The operating rate for U.S. mines, factories, and utilities "is flirting with the level at which you begin to worry a bit, and there are some industries like steel operating at or close to capacity," said LaWare. The Fed is due to report the September pace of industrial production and the capacity utilization rate on Friday.

LaWare noted that Ford Motor Co. and Chrysler Corp. recently signed steel contracts calling for price increases of 5% to 6%. "Eventually that kind of thing flows through to final sales prices unless the rate of productivity improvement is sufficient to offset it. It doesn't look like that is completely the case right now," he said.

LaWare now expects the economy's pace to be "somewhat stronger than most people are projecting" in the second half of the year and predicted that GDP growth for the year is "likely to be closer to 3.5% than 3%."

However, he said that by 1995 the full impact of the Fed's series of rate increases this year will start to show up "far more dramatically," contributing to milder growth of approximately 2.75%.

"We may see the inflation rate creep up a bit to 3.1% or 3.2% in 1995, but that's not a description of a disastrous condition, in my opinion," LaWare said.

LaWare dismissed worries by some Wall Street economists that inflation will climb to 4% next year. "We don't see it," he said. "I don't think there's anything in the numbers that we're looking at right now that foreshadows or predicts 4% inflation."

LaWare said he expects U.S. exports to be "very strong" and provide an important source of strength in the economy as U.S. companies reap the benefits of a cheap dollar, competitive quality and technology, and improving prospects for growth abroad.

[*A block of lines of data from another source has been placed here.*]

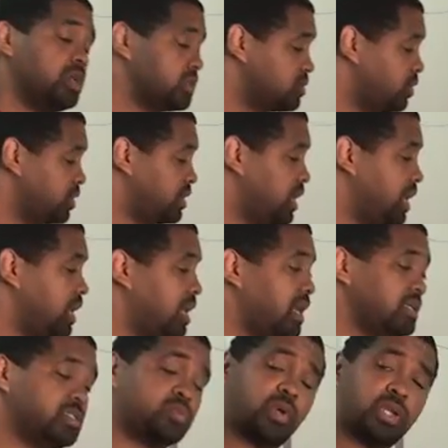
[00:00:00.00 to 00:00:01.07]
So again,
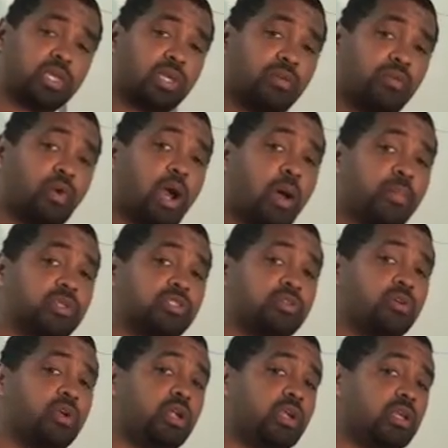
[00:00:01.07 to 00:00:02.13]
just wanted to give you an
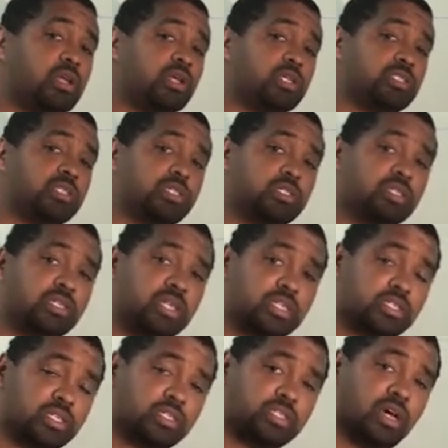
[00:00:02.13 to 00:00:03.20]
opportunity to
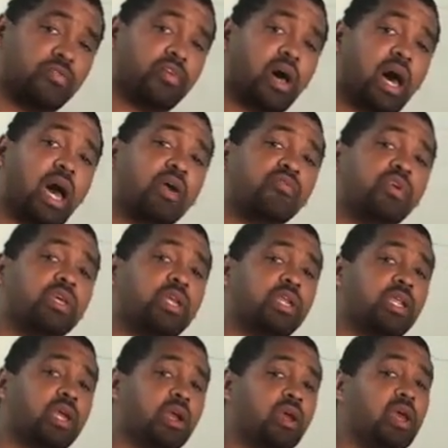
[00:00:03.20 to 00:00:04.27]
get yourself a hot read
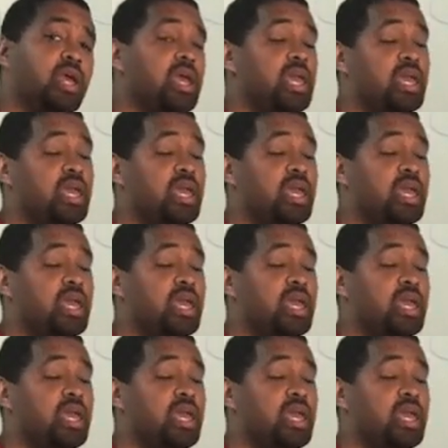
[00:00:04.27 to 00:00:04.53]
in here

The outlook for consumer spending, which accounts for two- thirds of GDP, is more uncertain, according to LaWare. "The savings rate is low and consumer debt has grown very substantially. You wonder at what point the burden of debt service imposes more restraint on consumer spending," he said.

In other comments, LaWare expressed surprise at the recent fuss over a yield of 8% on the Treasury long bond and does not consider a spread of 325 basis points compared with the federal funds rate of 4.75% as "obscene." He also said he was pleased that President Clinton has refrained from criticizing the Fed for raising rates.